L’entorse

J’ai rouvert le back-office de WordPress ce soir, et j’y trouve comme un goût de poussière. Comme une maison de vacances qui n’a pas été visitée depuis des mois.
L’entrée dans la vie active est certainement plus demandante en ressources physiques et morales, ainsi qu’en motivation, que je n’aurai pu le penser.

Comme beaucoup de blogueurs que je respecte ou que j’admire, j’ai fait preuve de faiblesse au cours des derniers mois. J’ai lâchement abandonné ce support qui m’a pourtant tout apporté. Je l’ai délaissé au profit d’autres outils, toujours plus nombreux, plus simples, plus rapides ou plus mobiles qui comblaient mieux ce besoin fondamental de tisser des liens sociaux et de partager de l’info. Là où d’autres ont décidé il y a plusieurs années de lâcher leur blog au profit de ces nouveaux outils, je n’ai jamais su renoncer définitivement à tout ce que j’avais pu y construire.

Il y a six mois, je tenais le même discours, sans me poser fondamentalement de questions sur ce qui avait pu créer cette lassitude. Je suis heureux de voir que je ne suis pas le seul. (Michelle, j’espère que ce n’est pas contagieux, je pense que l’on souffre du même syndrôme).

Il y a quelques jours, Hugh MacLeod nous donnait une réponse : la facilité. La paresse.

Pas la facilité d’entretenir un blog. Au contraire. La facilité avec laquelle il est aujourd’hui possible de faire en surface, la même chose que sur un blog il y a cinq ans, grâce aux « nouveaux » outils. Et c’est une bonne chose que la grande majorité des internautes soient aujourd’hui de fervents adeptes de ces outils. Mais pour qui a déjà goûté à l’indépendance, à la liberté d’écrire 300 ou 2 lignes, et le sentiment d’être sur son espace, il faut avouer que Twitter, Facebook et compagnie ont un peu l’air d’une chambre de Motel face à une suite au Ritz.

Ma mère me disait toujours qu’il vallait mieux avoir un petit chez-soi qu’un grand chez-les-autres. C’est exactement le sentiment que j’ai aujourd’hui.
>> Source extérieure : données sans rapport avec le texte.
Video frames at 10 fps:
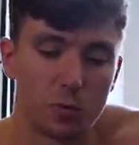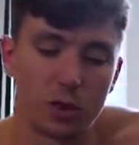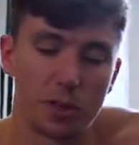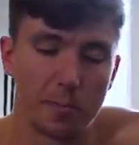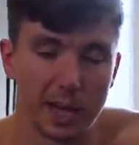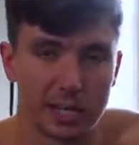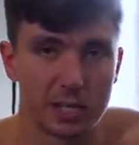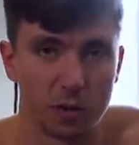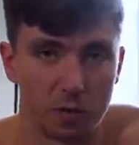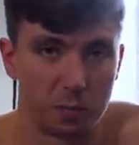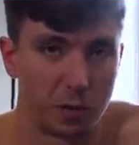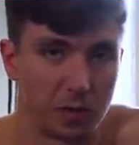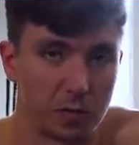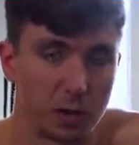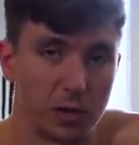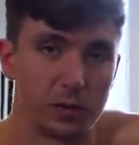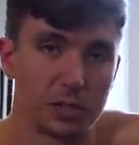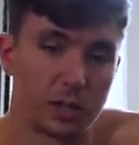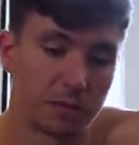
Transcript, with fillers: want the best of both worlds.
Because Facebook and Twitter are too easy. Keeping up a decent blog that people actually want to take the time to read, that’s much harder. And it’s the hard stuff that pays off in the end.
Besides, even if they’re very good at hiding the fact, over on Twitter and Facebook, it’s not your content, it’s their content.
The content on your blog, however, belongs to you, and you alone. People come to your online home, to hear what you have to say, not to hear what everybody else has to say. This sense of personal sovereignty is important.

Hugh MacLeod

Mais c’est encore plus important d’avoir un chez-soi où on peut développer sa pensée critique, ses contenus, atteindre des objectifs d’affaires, mesurer et solidifier ses relations avec son lectorat premier. Ce lieu est mon blogue et je l’ai négligé.

Michelle Blanc

L’analogie que l’on faisait des médias-sociaux il y a quelques mois était celle de la chambre d’écho. Aujourd’hui, l’écho s’est un peu transformé en larcen. En lisant mes flux RSS, en dix minutes, je peux deviner d’avance qui va poster quoi sur Twitter. C’est lassant. C’est lourd.

Mon blog est un muscle, que je n’ai cessé d’entraîner pendant quatre ans. Il est blessé aujourd’hui. Je ne m’en sers presque plus, et je vois très bien que cela me manque de m’endormir le soir, sans ce sentiment d’avoir accompli quelque chose. Je suis engourdi, plâtré. Une bonne grosse entorse du cortex. Ma pensée critique se fond dans celle de la masse, et sans aucun fond de dédain ou de snobisme je n’aime pas cela. Je me sens moins affûté.

Twitter et Facebook ont été de bonnes béquilles pour quelques temps, mais la rééducation ne fera pas seule. Je ne les abandonne pas. Mais si je ne ralentis pas un peu, je vais finir dans un fauteuil roulant.

Une petite douche, et on reprend l’entraînement.